Sally was appointed by the President of Ireland as a member of the High Level Panel for the Presidential Distinguished Service Award for the Irish Abroad in 2012 and awarded the Hugh O´Flaherty Humanitarian Award in 2011.

After her retirement Sally will continue in her role on the High Level Panel for the Presidential Distinguished Service Award for the Irish Abroad in addition to working in a voluntary capacity as a facilitator with prisoners in Honduras who have been wrongfully convicted, and migrants in transit. 

Éamonn Meehan, Trócaire’s executive director said of Sally: 

“Sally O’Neill has had a truly remarkable career in overseas development and human rights. Through her belief in the dignity of all people, she has empowered so many to overcome the worst cases of poverty and injustice. 

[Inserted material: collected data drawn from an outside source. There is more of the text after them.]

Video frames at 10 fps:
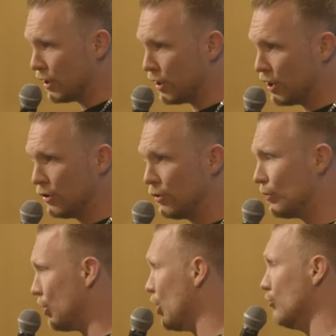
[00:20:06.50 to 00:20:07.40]
didn't get
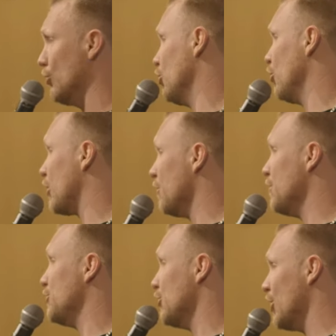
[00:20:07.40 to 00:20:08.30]
healed, Daniel didn't look
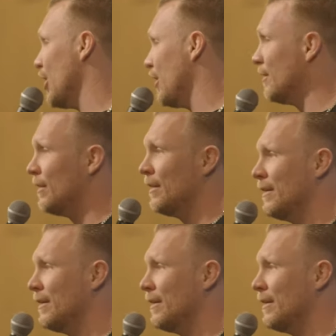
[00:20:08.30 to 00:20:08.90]
at me today.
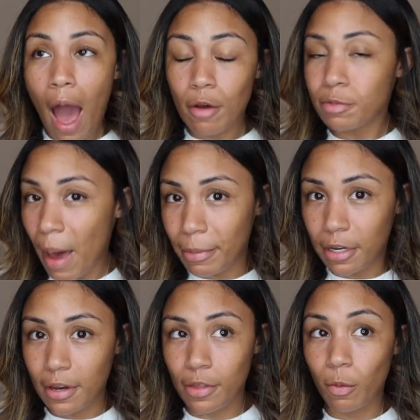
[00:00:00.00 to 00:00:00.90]
I was popping
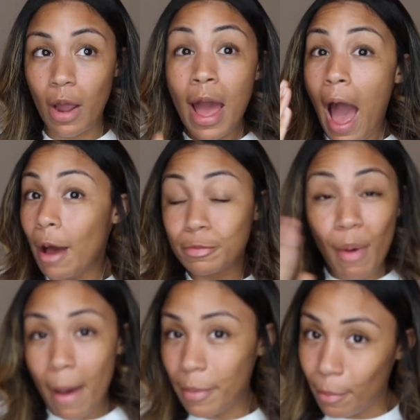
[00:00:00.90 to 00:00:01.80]
another one. I was
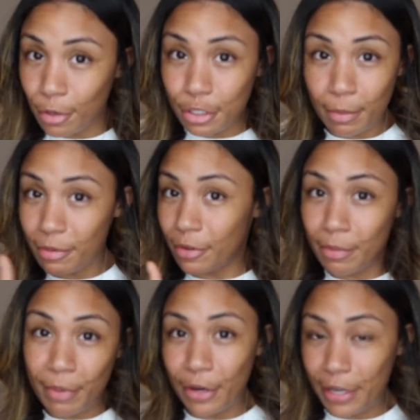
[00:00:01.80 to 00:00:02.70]
popping Motrin before the
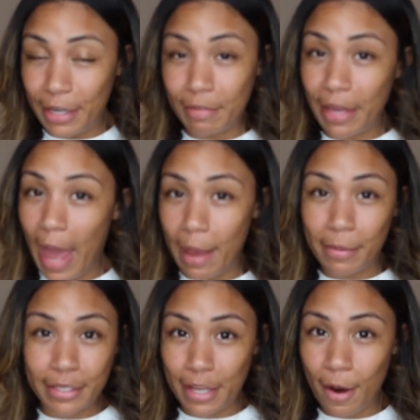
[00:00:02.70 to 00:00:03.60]
period even came
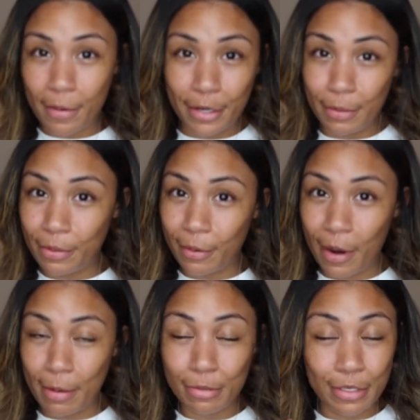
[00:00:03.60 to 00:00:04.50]
because I already knew the
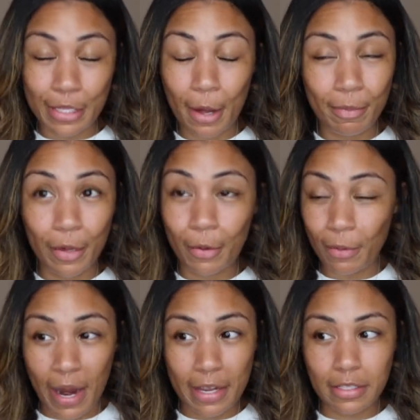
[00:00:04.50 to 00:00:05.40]
cramps was gonna be
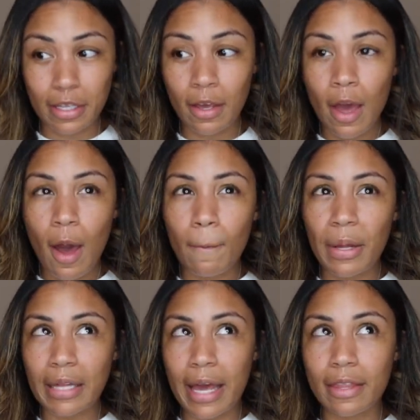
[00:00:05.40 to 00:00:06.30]
crazy.
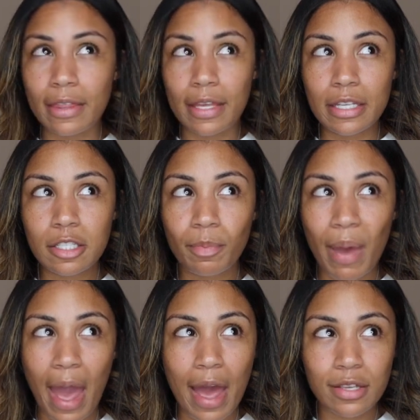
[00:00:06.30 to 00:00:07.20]
But like this
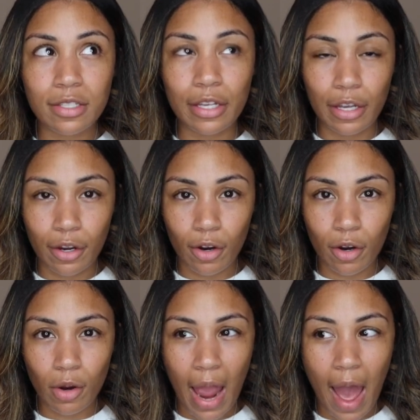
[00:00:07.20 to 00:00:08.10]
past
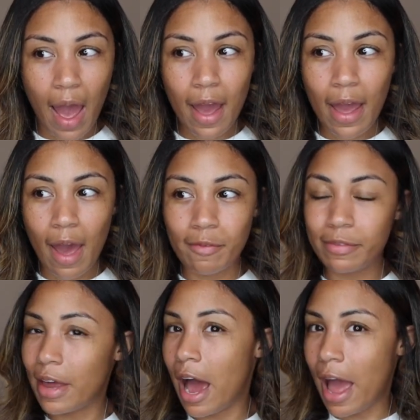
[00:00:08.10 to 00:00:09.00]
year, I
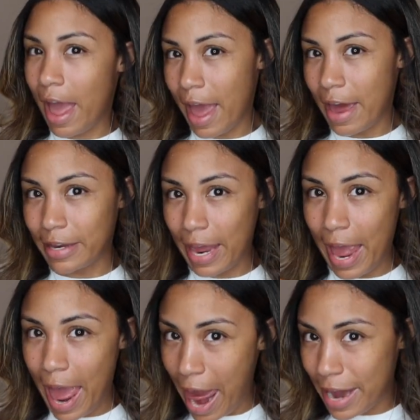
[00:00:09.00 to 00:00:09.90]
have not had
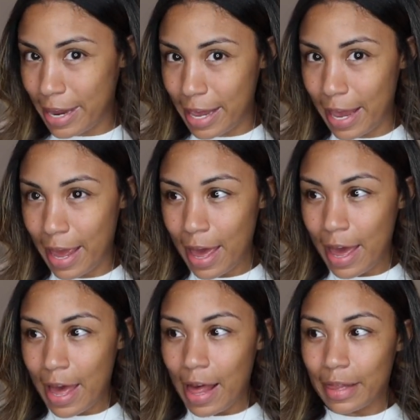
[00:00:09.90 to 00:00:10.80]
any
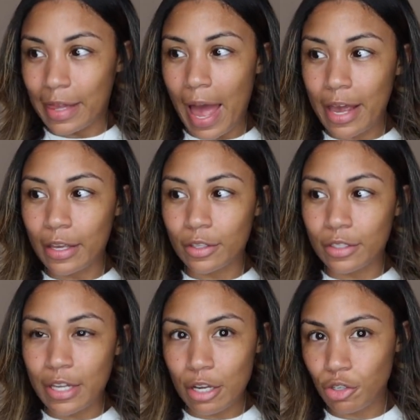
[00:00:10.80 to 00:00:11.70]
like
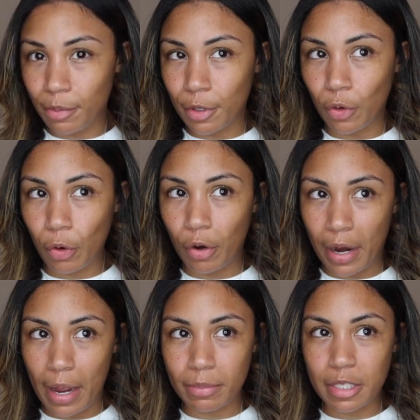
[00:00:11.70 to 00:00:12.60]
detrimental
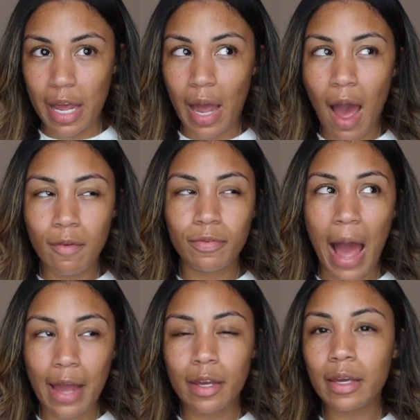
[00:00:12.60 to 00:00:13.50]
cramps. Like I've,
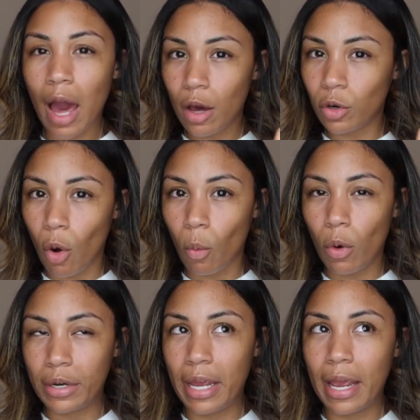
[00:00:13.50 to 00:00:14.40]
I can count on
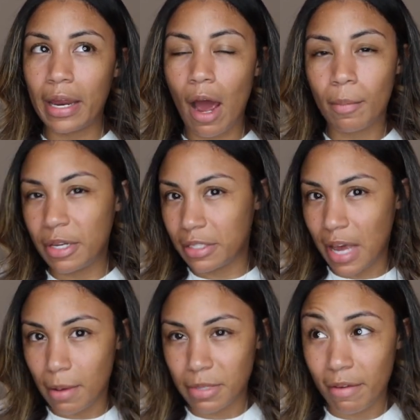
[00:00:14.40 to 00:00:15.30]
one hand how many
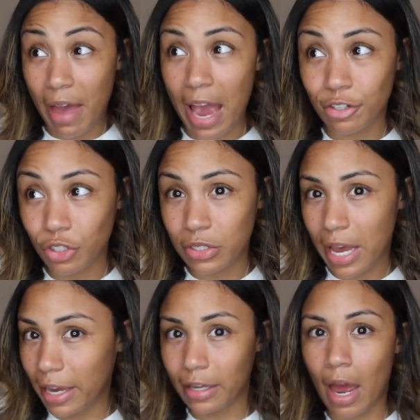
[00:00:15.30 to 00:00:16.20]
times I've actually
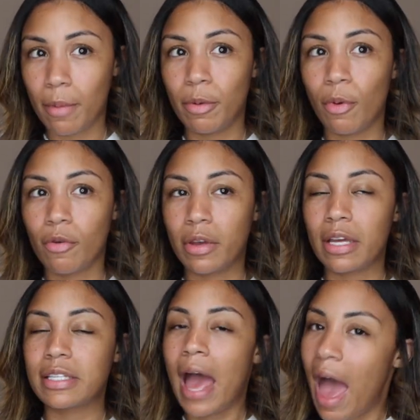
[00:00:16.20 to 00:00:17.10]
taken ibuprofen
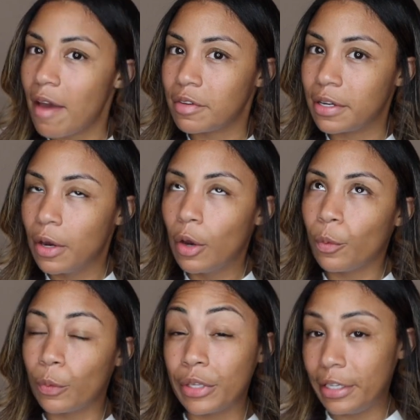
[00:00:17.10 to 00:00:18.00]
because I haven't
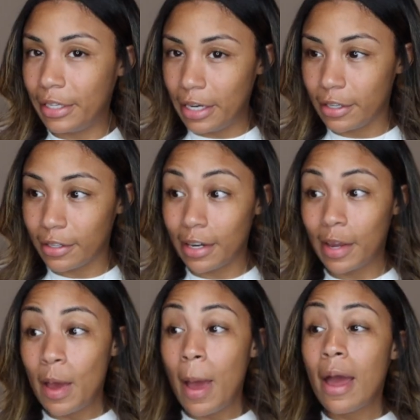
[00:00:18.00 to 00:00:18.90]
really needed
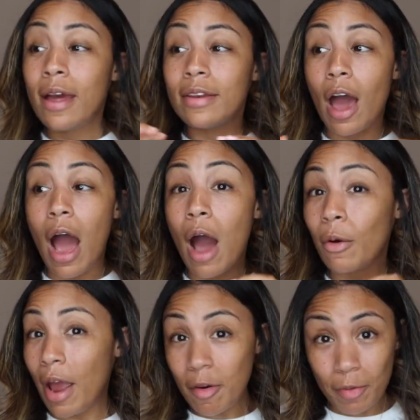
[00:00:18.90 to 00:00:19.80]
it. Now,
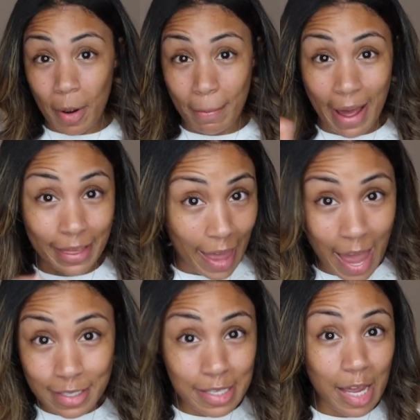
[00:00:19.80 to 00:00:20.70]
however, my
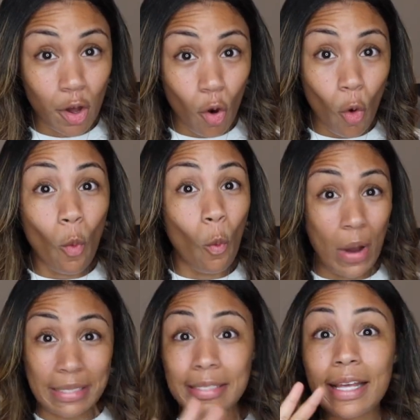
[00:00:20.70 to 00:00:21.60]
last cycle
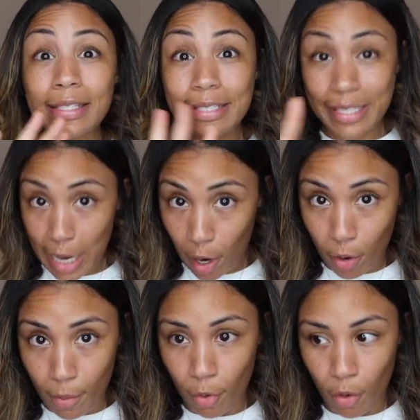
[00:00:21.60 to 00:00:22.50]
was
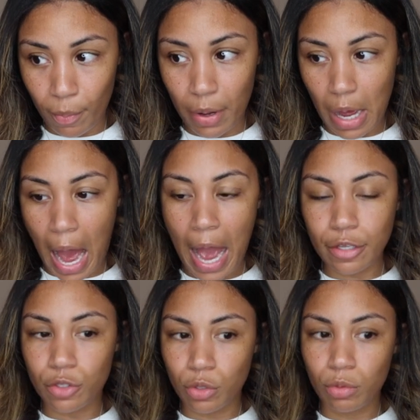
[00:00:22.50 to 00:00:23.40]
terrible, but
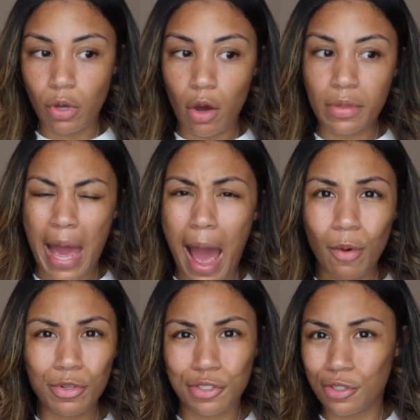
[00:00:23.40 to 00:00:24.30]
I do know that
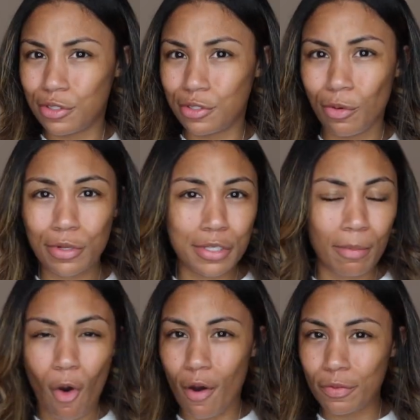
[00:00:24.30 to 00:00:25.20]
I was just doing
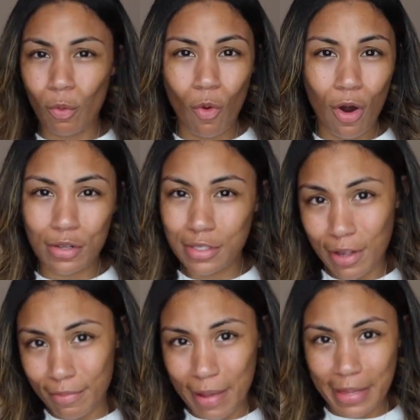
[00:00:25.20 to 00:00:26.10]
some off-the-wall
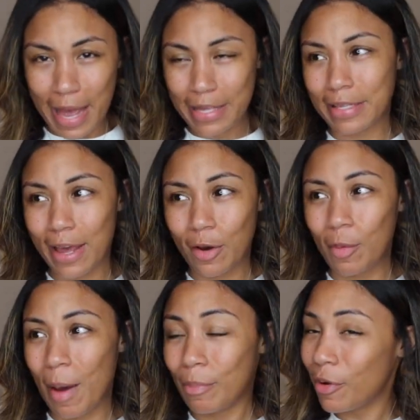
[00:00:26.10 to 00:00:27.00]
stuff my last cycle.
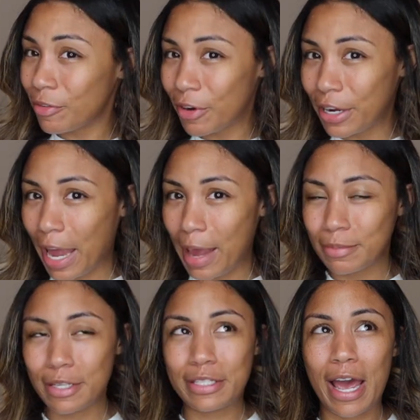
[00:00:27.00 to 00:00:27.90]
My boyfriend
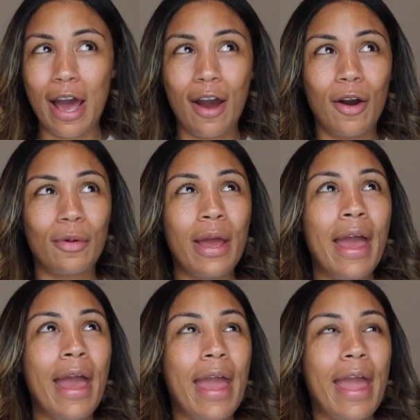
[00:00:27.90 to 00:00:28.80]
came to town,
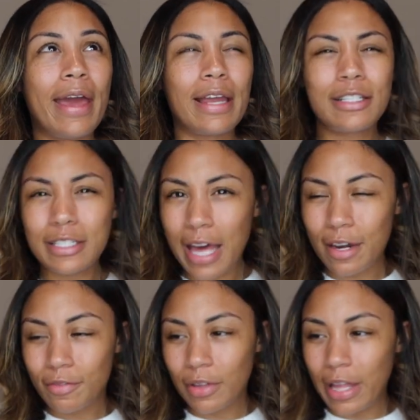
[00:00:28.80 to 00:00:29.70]
and I just
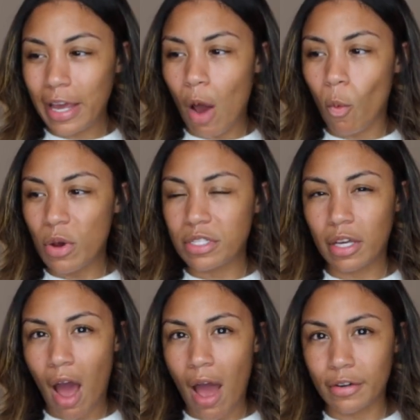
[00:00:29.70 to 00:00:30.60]
kind of felt like I
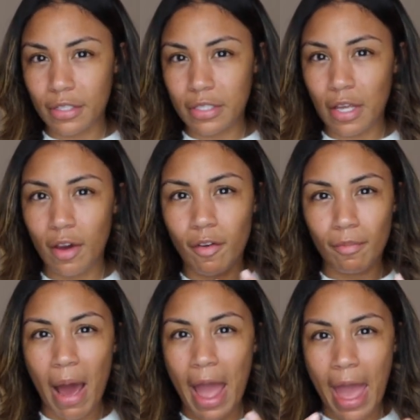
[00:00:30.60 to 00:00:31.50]
wasn't cognizant of
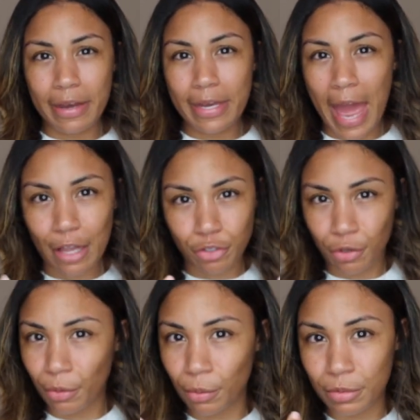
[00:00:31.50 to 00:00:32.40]
my
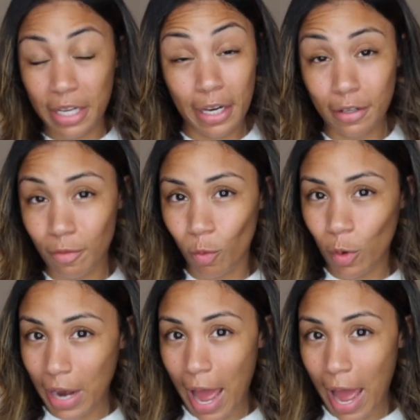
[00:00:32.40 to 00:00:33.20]
natural routine of what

Through her vision and commitment, Sally built the foundations of Trócaire, so that it could become the organisation it is today. I am convinced that this vision will continue to inspire the organisation into the future.”  

March 20, 2015

Trad for Trócaire hits Malawi

The Fáilte Band took Trad for Trócaire to the students of the Zuze Primary School in Dedza, Malawi this week.
 
 
Zuze is one of six villages in this area benefiting directly from the money raised during Trócaire's Lenten campaign last year. 
 
Since last October, four boreholes have been drilled providing 1250 people with access to water. Additionally, trees have been planted on the river banks to protect against erosion and to improve water retention. Over the coming months, the communities will help construct weirs and canals to enable access to water for irrigating their crops during the upcoming dry season. 
 
2000 goats and 3000 chickens have been distributed, and training has been completed on how to breed, house, and care for the animals so that thousands more families can benefit from them in future. 
 
A variety of seeds have been distributed to thousands of families so that the upcoming harvest will see an increase in food production, reducing the risk of food and income insecurity. 
 
Clean cookstoves have also been distributed to help families reduce the amount of firewood needed which lessens the burden for women, as well as protecting the environment. 
 
The band were delighted to see the difference your support is making.